Da Auschwitz il Papa, a bordo della vettura elettrica, ha percorso i tre chilometri che servono per arrivare a Birkenau, il principale campo di sterminio, nel quale sono stati uccise più di un milione e centomila persone, in stragrande maggioranza ebrei, ma anche prigionieri di guerra, omosessuali, oppositori politici, testimoni di Geova e zingari. Vi si trovavano 4 camere a gas con annessi forni crematori.
Nel campo, che era enorme (2,5 chilometri di lunghezza per 2 di larghezza), c’è oggi il monumento alle vittime delle nazioni e una serie di targhe commemorative nelle 23 lingue usate dai prigionieri. Sul monumento è scritto: "Per sempre lasciate che questo posto sia un grido di disperazione e un avvertimento per l’umanità, dove i nazisti uccisero 1,5 milioni di uomini, donne e bambini, per lo più ebrei, provenienti da vari paesi d’Europa.
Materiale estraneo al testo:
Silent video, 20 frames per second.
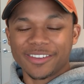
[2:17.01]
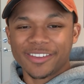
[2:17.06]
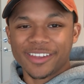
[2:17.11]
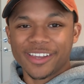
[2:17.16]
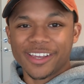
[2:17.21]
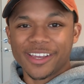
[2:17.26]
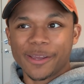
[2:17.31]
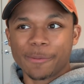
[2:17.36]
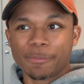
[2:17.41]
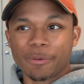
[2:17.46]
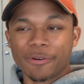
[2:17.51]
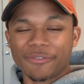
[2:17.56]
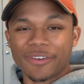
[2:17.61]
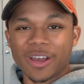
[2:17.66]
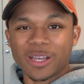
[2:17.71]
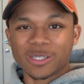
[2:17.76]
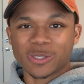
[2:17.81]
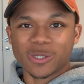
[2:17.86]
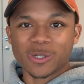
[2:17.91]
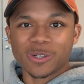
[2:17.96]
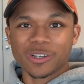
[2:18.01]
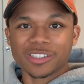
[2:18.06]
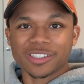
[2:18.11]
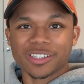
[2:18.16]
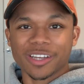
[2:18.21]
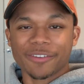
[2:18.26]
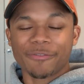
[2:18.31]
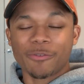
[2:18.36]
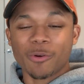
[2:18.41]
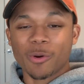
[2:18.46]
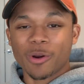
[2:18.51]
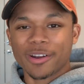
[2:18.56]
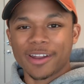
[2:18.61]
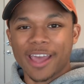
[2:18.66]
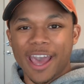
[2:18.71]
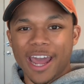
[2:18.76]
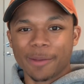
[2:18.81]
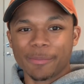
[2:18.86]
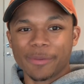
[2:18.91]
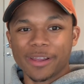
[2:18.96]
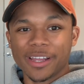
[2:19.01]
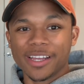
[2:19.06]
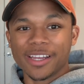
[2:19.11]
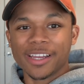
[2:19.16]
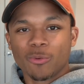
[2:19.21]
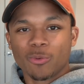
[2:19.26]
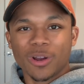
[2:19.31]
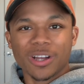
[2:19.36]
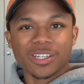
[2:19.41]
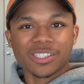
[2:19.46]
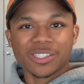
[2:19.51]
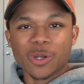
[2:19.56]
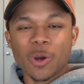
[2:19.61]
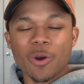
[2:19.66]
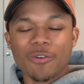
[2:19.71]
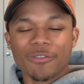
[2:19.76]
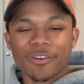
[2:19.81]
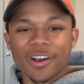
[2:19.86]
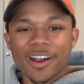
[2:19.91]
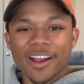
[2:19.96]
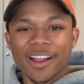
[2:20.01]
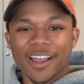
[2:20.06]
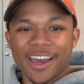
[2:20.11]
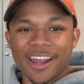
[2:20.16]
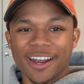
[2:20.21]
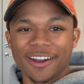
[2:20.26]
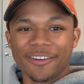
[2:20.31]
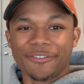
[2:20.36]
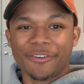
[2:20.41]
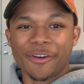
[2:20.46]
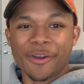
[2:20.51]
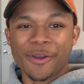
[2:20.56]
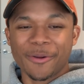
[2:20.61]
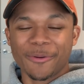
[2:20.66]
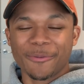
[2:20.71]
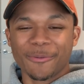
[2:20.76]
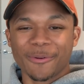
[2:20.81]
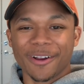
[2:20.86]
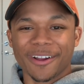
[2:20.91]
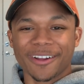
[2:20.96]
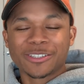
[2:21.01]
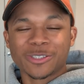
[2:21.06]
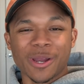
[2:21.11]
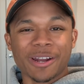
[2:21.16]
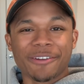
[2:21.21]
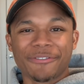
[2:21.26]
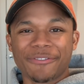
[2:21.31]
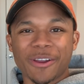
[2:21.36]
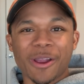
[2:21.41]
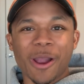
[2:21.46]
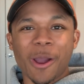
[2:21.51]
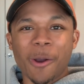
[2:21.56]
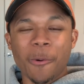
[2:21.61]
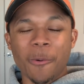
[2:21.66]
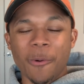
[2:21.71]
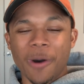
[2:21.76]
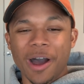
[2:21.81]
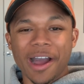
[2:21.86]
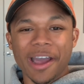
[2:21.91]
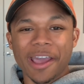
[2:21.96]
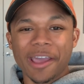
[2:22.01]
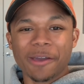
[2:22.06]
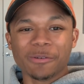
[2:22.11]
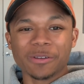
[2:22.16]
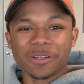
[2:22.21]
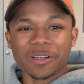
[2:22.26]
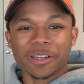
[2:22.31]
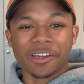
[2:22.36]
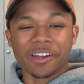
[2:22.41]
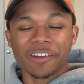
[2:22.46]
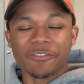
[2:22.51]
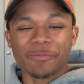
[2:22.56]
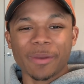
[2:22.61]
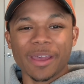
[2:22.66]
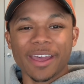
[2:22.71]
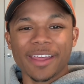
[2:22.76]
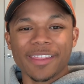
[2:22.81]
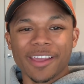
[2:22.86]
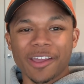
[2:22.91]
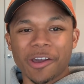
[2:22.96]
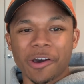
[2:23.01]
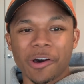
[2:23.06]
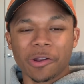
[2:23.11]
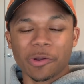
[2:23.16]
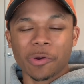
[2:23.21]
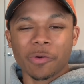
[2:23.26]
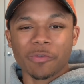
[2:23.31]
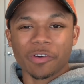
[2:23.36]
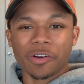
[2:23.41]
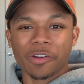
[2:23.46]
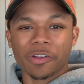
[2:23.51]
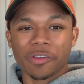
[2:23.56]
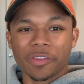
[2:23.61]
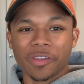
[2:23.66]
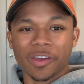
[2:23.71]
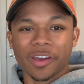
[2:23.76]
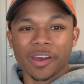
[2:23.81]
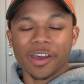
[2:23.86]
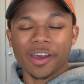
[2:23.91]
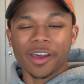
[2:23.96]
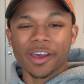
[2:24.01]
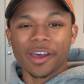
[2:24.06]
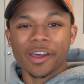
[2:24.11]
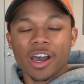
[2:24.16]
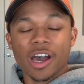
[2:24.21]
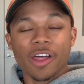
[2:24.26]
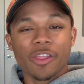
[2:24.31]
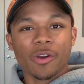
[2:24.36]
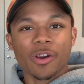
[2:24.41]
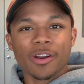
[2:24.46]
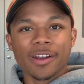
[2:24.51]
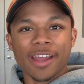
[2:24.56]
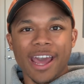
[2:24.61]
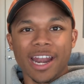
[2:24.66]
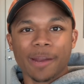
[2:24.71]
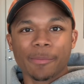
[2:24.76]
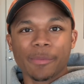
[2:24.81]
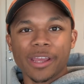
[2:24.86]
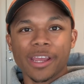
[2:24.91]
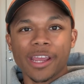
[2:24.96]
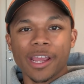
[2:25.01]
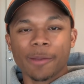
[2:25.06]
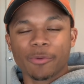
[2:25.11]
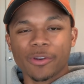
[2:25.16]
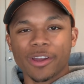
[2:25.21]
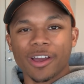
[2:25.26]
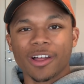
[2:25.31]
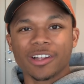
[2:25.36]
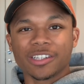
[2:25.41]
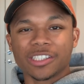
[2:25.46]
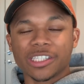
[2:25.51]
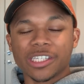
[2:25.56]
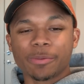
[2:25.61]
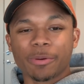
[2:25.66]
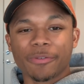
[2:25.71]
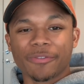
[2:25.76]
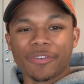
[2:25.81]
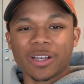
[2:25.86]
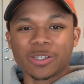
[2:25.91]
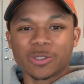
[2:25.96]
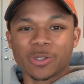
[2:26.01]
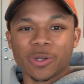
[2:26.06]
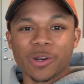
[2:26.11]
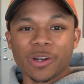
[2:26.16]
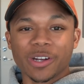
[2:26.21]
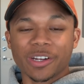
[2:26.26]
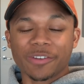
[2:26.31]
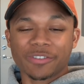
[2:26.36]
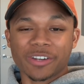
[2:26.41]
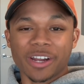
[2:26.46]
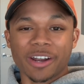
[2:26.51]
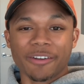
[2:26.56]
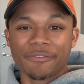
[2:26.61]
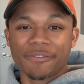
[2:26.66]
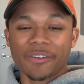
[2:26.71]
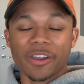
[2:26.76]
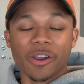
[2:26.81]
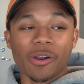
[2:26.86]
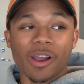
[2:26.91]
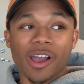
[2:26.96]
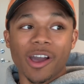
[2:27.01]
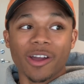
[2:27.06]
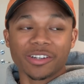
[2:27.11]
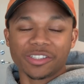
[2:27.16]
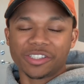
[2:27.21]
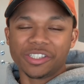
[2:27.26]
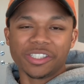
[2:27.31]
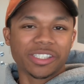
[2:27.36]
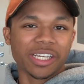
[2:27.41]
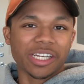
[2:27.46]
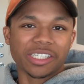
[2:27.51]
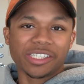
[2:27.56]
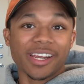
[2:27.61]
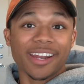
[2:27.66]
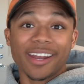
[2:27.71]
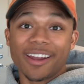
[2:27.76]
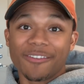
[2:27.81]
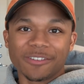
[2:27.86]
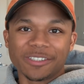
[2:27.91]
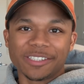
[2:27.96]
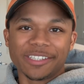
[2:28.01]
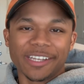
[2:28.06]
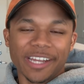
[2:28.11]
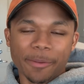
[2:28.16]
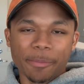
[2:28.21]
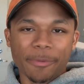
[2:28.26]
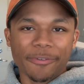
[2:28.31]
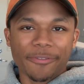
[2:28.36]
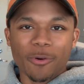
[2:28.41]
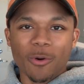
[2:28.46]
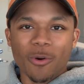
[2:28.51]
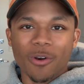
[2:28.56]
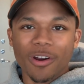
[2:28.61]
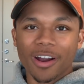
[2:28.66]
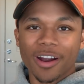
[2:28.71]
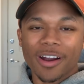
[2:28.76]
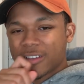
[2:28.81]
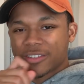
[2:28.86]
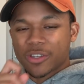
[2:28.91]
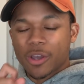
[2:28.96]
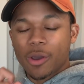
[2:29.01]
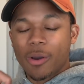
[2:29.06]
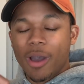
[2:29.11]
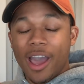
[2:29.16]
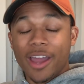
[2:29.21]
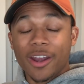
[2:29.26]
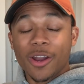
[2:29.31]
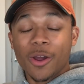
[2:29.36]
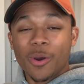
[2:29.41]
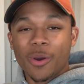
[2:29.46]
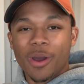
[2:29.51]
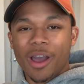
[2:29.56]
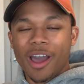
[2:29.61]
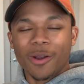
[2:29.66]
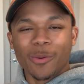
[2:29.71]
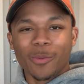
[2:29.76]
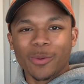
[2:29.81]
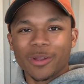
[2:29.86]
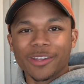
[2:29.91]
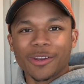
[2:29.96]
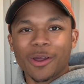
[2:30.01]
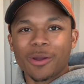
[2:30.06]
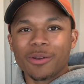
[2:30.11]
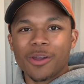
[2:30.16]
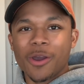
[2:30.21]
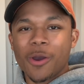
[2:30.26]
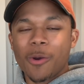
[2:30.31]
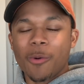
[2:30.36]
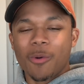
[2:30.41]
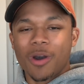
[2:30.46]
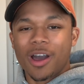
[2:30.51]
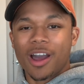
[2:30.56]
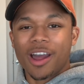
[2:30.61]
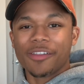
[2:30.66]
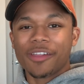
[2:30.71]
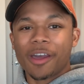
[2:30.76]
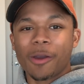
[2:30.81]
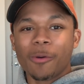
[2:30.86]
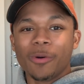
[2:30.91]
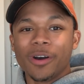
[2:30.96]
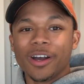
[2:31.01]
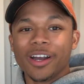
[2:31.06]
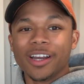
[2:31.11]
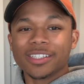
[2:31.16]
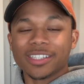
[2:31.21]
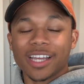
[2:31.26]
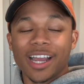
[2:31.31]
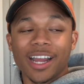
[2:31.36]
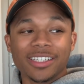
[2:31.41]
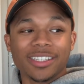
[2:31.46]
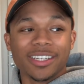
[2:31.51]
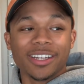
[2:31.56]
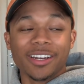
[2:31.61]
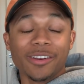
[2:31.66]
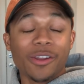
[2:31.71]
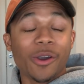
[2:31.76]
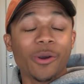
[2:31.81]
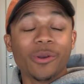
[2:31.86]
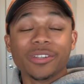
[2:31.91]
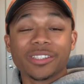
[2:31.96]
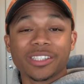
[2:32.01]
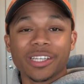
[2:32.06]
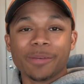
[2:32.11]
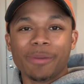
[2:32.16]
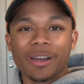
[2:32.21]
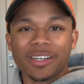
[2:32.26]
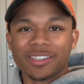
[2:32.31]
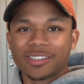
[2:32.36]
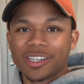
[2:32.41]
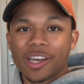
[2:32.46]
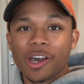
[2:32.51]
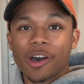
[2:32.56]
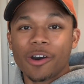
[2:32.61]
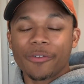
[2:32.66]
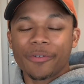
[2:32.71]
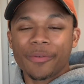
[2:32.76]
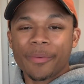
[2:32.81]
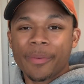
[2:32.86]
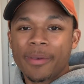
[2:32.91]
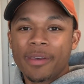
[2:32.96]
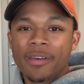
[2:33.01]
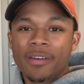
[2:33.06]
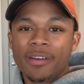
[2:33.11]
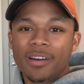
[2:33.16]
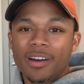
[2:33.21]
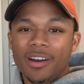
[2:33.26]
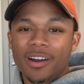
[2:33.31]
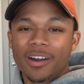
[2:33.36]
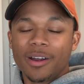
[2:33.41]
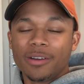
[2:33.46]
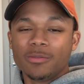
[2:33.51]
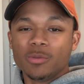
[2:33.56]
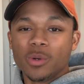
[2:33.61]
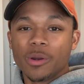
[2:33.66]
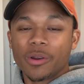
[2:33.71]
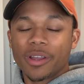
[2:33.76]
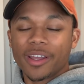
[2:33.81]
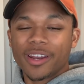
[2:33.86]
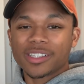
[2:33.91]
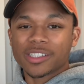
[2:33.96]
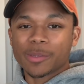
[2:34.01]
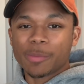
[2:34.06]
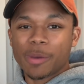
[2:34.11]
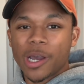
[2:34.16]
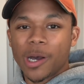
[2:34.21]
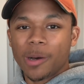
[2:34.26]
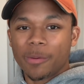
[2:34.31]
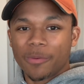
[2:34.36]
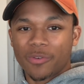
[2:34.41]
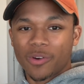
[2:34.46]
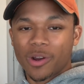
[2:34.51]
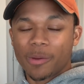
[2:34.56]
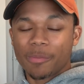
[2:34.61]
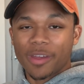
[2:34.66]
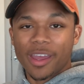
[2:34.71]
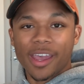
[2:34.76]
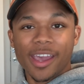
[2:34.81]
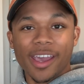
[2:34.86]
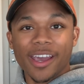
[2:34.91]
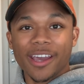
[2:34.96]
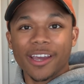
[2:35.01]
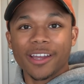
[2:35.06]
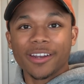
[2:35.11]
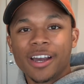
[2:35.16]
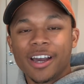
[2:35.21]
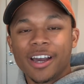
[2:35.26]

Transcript: the professors for anatomy rushed over and kind of were trying to figure out why it could have been. They called over the other anatomy embryology professor to try to figure out, and she said she had never seen it before. So I really don't know why that was. I didn't notice it myself. We were getting some help from the head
Auschwitz-Birkenau 1940-1945"
Presenti un migliaio di persone, il Papa si è fermato a pregare davanti alle lapidi e ha deposto una lampada e una lettera ed è rimasto in piedi in silenzio in ascolto del canto del salmo 130, il "De profundis", in ebraico dal rabbino capo di Polonia, Michael Schudrich, e in polacco da un sacerdote.
Francesco ha poi salutato 12 "giusti delle nazioni", persone che salvarono singoli o famiglie ebree durante la persecuzione nazista, ufficialmente riconosciuti tali dal memoriale della Shoah di Gerusalemme, lo Yad Vashem: Maria Jamro Augustyn, Anna Stupnicka Bando, Miroslawa Gruszczynska, Lucja Jurczak, Witold Lisowski, Maria Bozek Nowak, Irena Krzysztalowska Sanderska - Rzonca, Alicja Szczepaniak Schnepf, Stanislaw Swierczewski, Józef Walaszczyk, Ryszard Zielinski, Tadeusz Burchacki. Erano presenti anche suor Matylda Getter, in rappresentanza delle francescane che salvarono 500 bambini del ghetto di Varsavia, e padre Stanisław Ruszała, parroco di Markowa, un paese dove viveva la famiglia cattolica Ulma che fu sterminata, tutti compresi i loro sette bambini, per aver ospitato ebrei, e per i quali è stata avviata una causa di beatificazione.